The purpose is to elucidate the feeling in more detail. Our feelings become automatic and don't require conscious appraisal. Often, a clear conscious appreciation of exactly what our feelings are, doesn't exist. The feeling can be there but there may not be a conscious understanding of exactly what it is and what it is for.
There is an assumption implied by this whole post that, at least sometimes, our feelings are not appropriate to the situation. Why would I want to get rid of an emotional reaction that is entirely appropriate? If it is serving me well then I would want to keep it. So, yes, there is an assumption that the feelings in question, the ones that I want to be rid of, are not appropriate. Bringing a feeling into clear conscious focus can sometimes make it immediately obvious that that feeling is not needed anymore, at which point it will vanish. That is the point of focusing. A public speaking fear, such as you describe, would certainly not go unnoticed. But that doesn't mean that the person is fully aware, in detail, of what they are afraid of and why. But focusing can bring that awareness. And often the fear is unreasonable and will vanish when that is realized. But if the feeling is not brought into clearer focus this will not happen. I want to emphasize this point. You can make a very rational airtight argument to yourself that it is irrational and unnecessary to be insecure in that situation. If you haven't brought a clear picture of the fear into conscious awareness it will not turn off the fear. But if you do bring that clear, detailed picture of the fear and its reasons, and you realize that the reasons are not valid, the fear will vanish. But you have to get that clear picture first or you can't change it. That is the point of it. The feelings may be irrational but they will not change unless they are brought into clear conscious focus. Perhaps that is why it is called 'focusing'. The name seems to work better as an analogy to focusing a camera on some particular area than in the common every day sense of 'focus' meaning to concentrate.
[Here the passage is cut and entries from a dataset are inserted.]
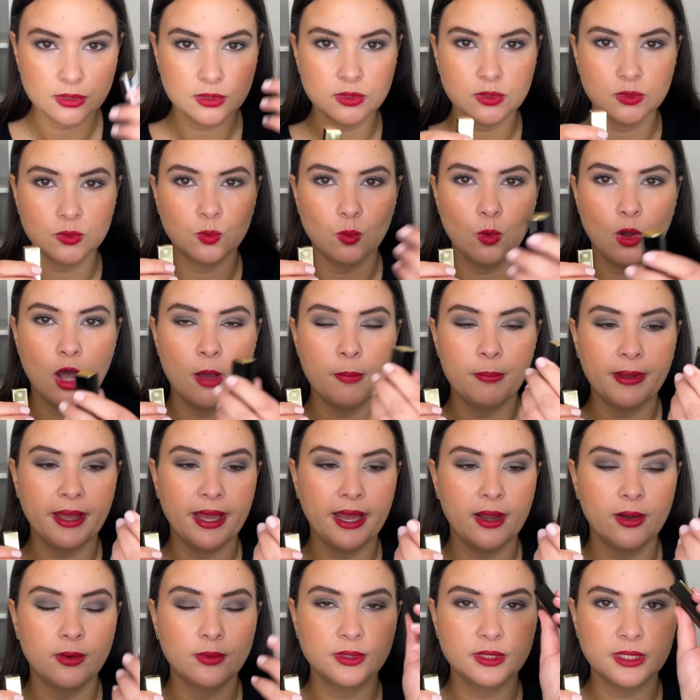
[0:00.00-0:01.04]
swap
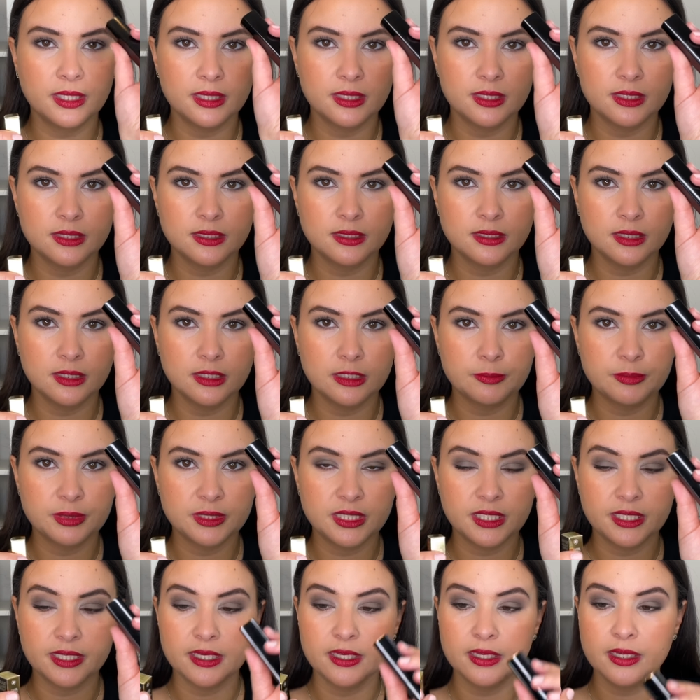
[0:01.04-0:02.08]
out this
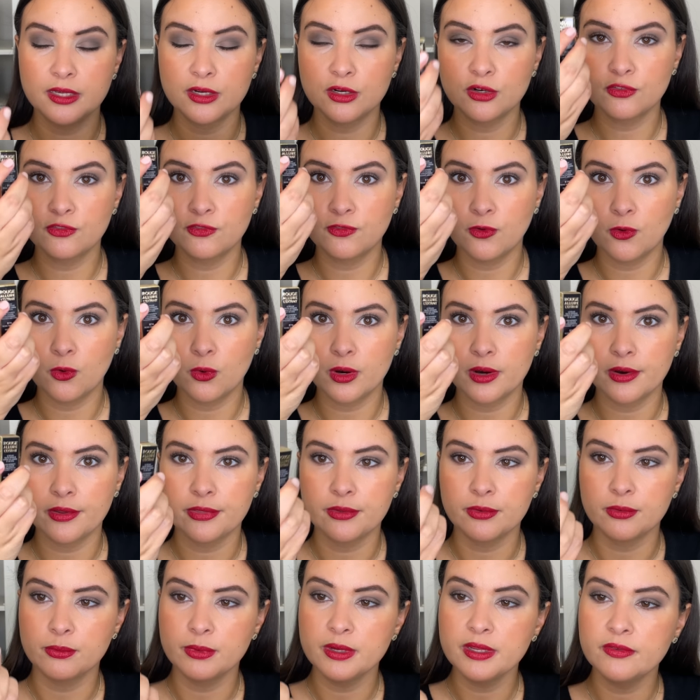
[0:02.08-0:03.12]
lipstick here for
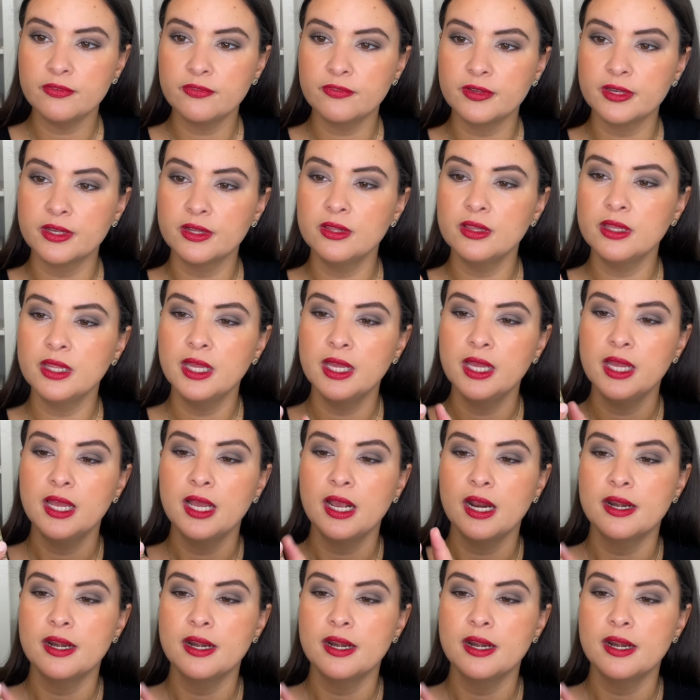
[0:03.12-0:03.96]
the refill.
Often in psychotherapy a person's goal is to resolve a conflict between the unconscious mind and the conscious mind in favor of the conscious mind. You may hear it called an irrational unconscious belief. Someone may unconsciously feel unworthy of respect and acceptance but they consciously believe that this is irrational. What is interesting is that psychotherapy can work exactly as desired if the logic of the unconscious belief can be made fully conscious. It will not happen through mere deduction however. It has to be done by consciously accepting the feeling that results from the unconscious belief and embracing it. Then the unconscious logic can be clarified. The conscious mind has resources to test the veracity and validity of unconscious beliefs. The unconscious itself cannot do this. So an unconscious belief will usually remain unchanged even if one is aware that it is problematic. It is the psychological equivalent of debugging faulty code. The code will not change just because the user is frustrated by it. It will only change if a programmer edits it and runs the edited version in place of the faulty version. That is the major obstacle in psychotherapy. It is getting the code into the editor, so to speak. The logical flaws in irrational unconscious beliefs are not difficult to see. They are usually obvious. What is difficult is getting them clear in consciousness. It doesn't happen naturally. That is why things like mindfulness and Gendlin's Focusing are considered very useful by many psychotherapists. The real obstacle is the making conscious of the implicit unconscious beliefs.